Surge to own gold and silver a worldwide phenomenon as doomsday nears
The doomsday scenario resulting from multiple national defaults is horrific to contemplate and more and more people are at last beginning to climb into gold and silver as protection .
Author: Lawrence WilliamsPosted: Thursday , 23 Jun 2011
LONDON -
As the implications of the global financial crisis are at long last beginning to filter through to the general public, the move to dump cash and other savings forms in favour of gold and silver - notably in the easily accessible and sellable coin form is now really beginning to gather momentum and is becoming a major driver of the precious metals markets.

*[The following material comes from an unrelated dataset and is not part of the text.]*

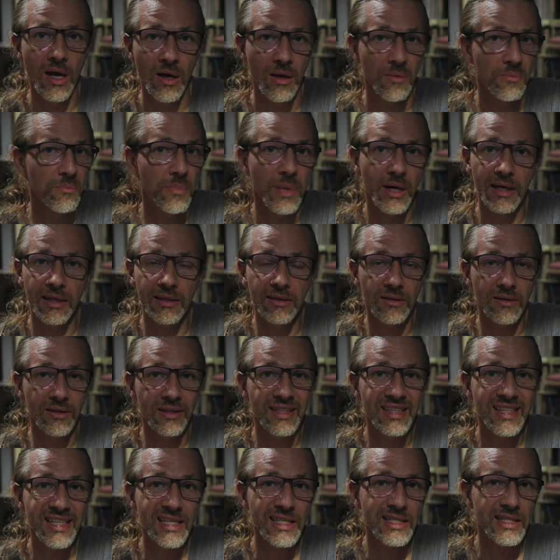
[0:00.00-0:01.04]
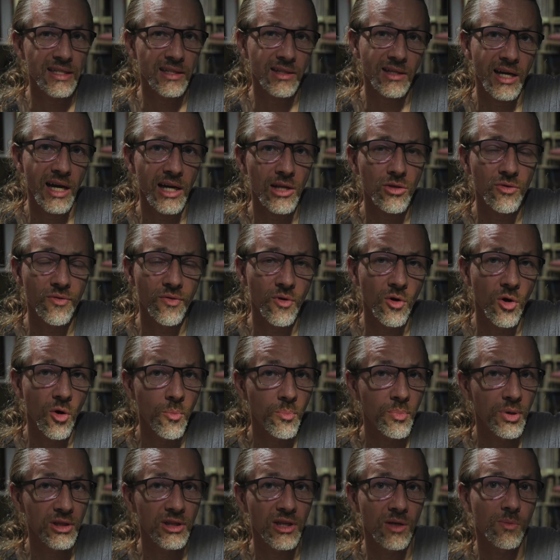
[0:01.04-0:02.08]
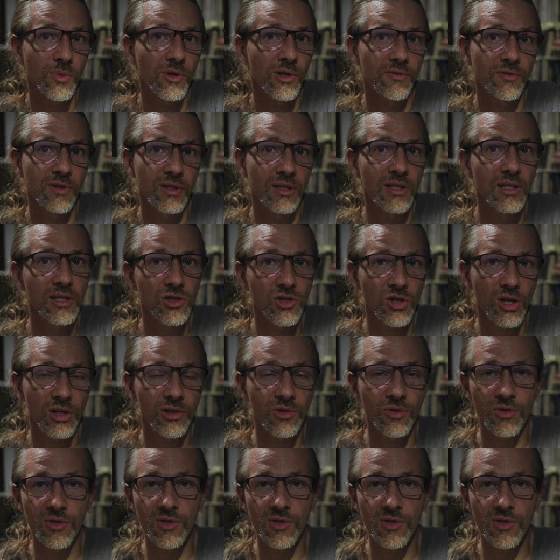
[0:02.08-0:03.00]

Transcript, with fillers: but these are kind of compatible with each other.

We have long known that the rising, and rapidly expanding, middle classes in Asia have an almost inbuilt propensity to keep a significant proportion of their savings in gold while the less costly silver is now beginning to come into the equation. This has been emphasised recently with the news that the people's Bank of China has already had to virtually more than double its minting of its gold and silver Panda series of coins, despite the previous quota for this year itself already being double last year's with the populace buying gold and silver as a hedge against the onset of inflation there.
Now we hear that the Perth Mint in Australia has been selling record numbers of silver coins so far this year and although we don't have figures yet, gold coin sales there are also said to be at record numbers.

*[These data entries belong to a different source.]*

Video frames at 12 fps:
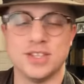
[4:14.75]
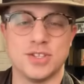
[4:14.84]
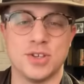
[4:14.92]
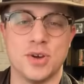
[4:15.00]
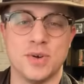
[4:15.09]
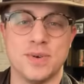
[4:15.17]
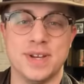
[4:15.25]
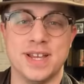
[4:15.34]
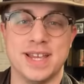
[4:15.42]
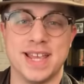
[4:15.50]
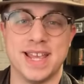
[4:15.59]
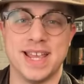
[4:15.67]
So
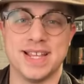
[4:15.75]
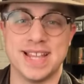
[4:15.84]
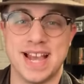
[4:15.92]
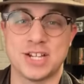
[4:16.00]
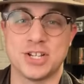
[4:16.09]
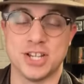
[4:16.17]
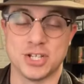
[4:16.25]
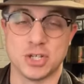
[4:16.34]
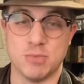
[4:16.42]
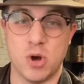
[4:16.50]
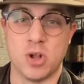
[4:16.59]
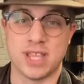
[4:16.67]
it's actually a
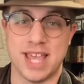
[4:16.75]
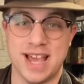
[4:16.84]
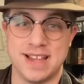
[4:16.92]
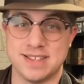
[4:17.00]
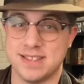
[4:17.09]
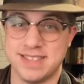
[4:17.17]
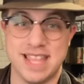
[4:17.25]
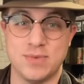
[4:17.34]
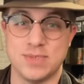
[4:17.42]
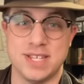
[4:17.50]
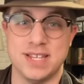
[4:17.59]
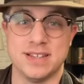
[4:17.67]
small cast.
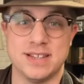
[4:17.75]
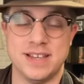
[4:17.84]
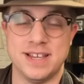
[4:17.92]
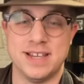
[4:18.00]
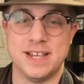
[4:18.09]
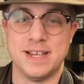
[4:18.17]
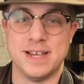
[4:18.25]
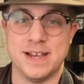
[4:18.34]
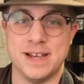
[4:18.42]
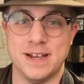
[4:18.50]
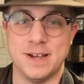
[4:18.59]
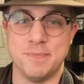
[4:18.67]
That was it.
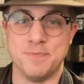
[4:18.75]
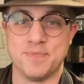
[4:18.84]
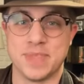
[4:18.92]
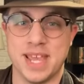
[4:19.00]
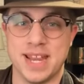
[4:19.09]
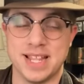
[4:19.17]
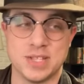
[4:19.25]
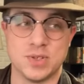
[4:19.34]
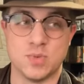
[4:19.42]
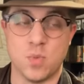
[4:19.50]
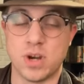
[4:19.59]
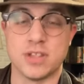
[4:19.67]
And
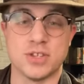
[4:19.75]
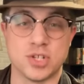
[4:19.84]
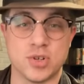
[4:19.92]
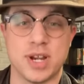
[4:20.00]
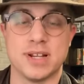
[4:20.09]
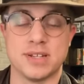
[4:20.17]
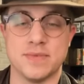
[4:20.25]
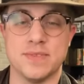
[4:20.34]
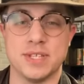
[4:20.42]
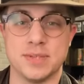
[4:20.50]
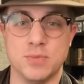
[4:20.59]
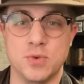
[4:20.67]
it's one of the strengths of
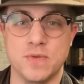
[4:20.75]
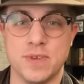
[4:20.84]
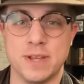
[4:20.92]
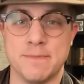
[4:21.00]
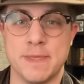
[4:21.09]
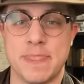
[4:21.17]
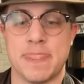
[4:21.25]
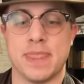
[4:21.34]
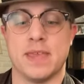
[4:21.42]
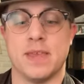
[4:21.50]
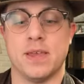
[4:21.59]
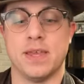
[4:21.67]
this movie.
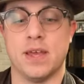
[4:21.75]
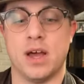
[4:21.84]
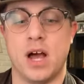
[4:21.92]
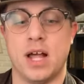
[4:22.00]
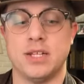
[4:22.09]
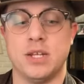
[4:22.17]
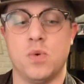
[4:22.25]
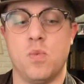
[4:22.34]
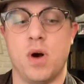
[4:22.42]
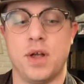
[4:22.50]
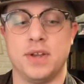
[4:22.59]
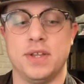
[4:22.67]
Honda
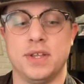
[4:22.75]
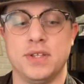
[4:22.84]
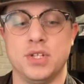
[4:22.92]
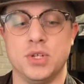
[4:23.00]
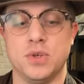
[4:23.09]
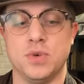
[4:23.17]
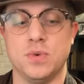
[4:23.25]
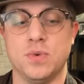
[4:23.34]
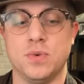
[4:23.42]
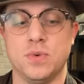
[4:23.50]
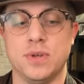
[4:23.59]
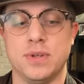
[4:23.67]
wanted
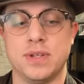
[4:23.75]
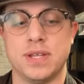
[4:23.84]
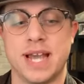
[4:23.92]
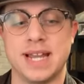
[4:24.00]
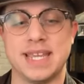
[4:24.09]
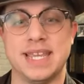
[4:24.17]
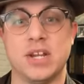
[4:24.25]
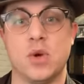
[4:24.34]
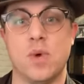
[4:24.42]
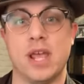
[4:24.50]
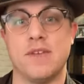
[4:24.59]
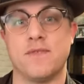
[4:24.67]
to kind of get
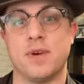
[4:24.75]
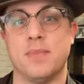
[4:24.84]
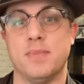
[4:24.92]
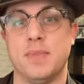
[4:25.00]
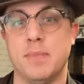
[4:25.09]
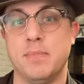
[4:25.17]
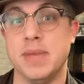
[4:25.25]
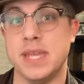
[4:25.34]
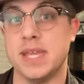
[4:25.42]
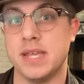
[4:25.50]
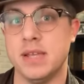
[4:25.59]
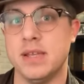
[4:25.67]
away from the
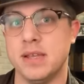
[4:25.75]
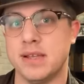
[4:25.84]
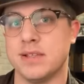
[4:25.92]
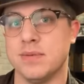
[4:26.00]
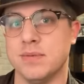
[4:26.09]
big,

In the U.S., the U.S. Mint has been reporting record sales levels of its gold and silver coins, while we hear that, not surprisingly, the Greeks are flocking to purchase gold and silver in the midst of their financial crisis as their trust in banks has virtually disappeared.
Indeed it is this last factor which really should be in the mindset of anyone who is looking to wealth protection in the current economic crisis virtually wherever they may be located. The general consensus is that there will inevitably be a Greek default, if not next week, when parliament has to vote on the hugely unpopular austerity measures, but before long as even with a temporary EU and IMF bailout, the figures do not suggest that a default can ultimately be avoided.

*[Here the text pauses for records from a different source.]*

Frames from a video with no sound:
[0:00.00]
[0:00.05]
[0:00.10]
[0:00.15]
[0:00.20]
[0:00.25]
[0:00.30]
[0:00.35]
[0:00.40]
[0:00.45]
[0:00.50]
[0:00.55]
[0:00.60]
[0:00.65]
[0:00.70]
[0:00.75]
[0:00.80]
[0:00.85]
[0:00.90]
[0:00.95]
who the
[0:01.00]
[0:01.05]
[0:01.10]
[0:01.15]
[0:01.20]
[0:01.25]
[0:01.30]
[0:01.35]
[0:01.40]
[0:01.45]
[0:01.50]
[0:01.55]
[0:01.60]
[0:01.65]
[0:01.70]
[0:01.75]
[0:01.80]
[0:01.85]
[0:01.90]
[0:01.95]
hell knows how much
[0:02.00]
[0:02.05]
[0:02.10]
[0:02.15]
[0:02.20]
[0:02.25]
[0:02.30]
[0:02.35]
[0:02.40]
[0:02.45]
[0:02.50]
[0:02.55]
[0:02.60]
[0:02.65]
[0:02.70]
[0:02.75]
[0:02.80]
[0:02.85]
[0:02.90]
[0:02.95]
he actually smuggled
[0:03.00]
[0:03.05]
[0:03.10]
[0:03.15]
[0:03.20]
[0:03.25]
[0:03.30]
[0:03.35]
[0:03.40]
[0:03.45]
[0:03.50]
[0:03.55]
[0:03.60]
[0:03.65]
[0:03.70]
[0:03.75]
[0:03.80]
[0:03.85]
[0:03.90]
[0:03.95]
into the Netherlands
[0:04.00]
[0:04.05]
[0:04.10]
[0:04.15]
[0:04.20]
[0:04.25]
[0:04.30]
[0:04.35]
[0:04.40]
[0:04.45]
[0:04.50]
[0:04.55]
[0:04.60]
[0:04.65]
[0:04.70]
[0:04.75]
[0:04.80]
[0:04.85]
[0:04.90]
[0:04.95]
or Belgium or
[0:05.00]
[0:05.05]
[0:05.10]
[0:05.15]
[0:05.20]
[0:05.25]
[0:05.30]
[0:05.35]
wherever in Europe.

French and German banks in particular are hugely directly vulnerable to a Greek default, but it is the indirect exposure that could be truly frightening for the whole of western society. As was the case with Lehmann Brothers the tentacles of a major bank collapse spread globally - and the Greek situation is far worse than Lehmann. The other knock-on effect of a Greek default is that those banks still left in business will be jacking interest rates to the other PIIGS economies sky high in fear that they will default as well - which of course in itself could drive them to default as there is then no way they could service their debts. In the dog-eat-dog world of current finance it is difficult to see sufficient co-operation between the banks to avert this - no bank will trust another not to go down so interbank lending and co-operation will die almost overnight.
Just as the European banking sector proved hugely vulnerable to the U.S. sub prime crisis, so in this case would the U.S. banks be to a Eurozone financial crisis of even bigger proportions. The dominoes that could fall following a Greek default include a number of countries, lots of smaller banks, some major ones. The carnage could be horrendous virtually wiping out many peoples' savings across the whole of the Western world as banks collapse, housing values plummet , stock markets crumble etc.: The Great Depression 2.- but even worse this time.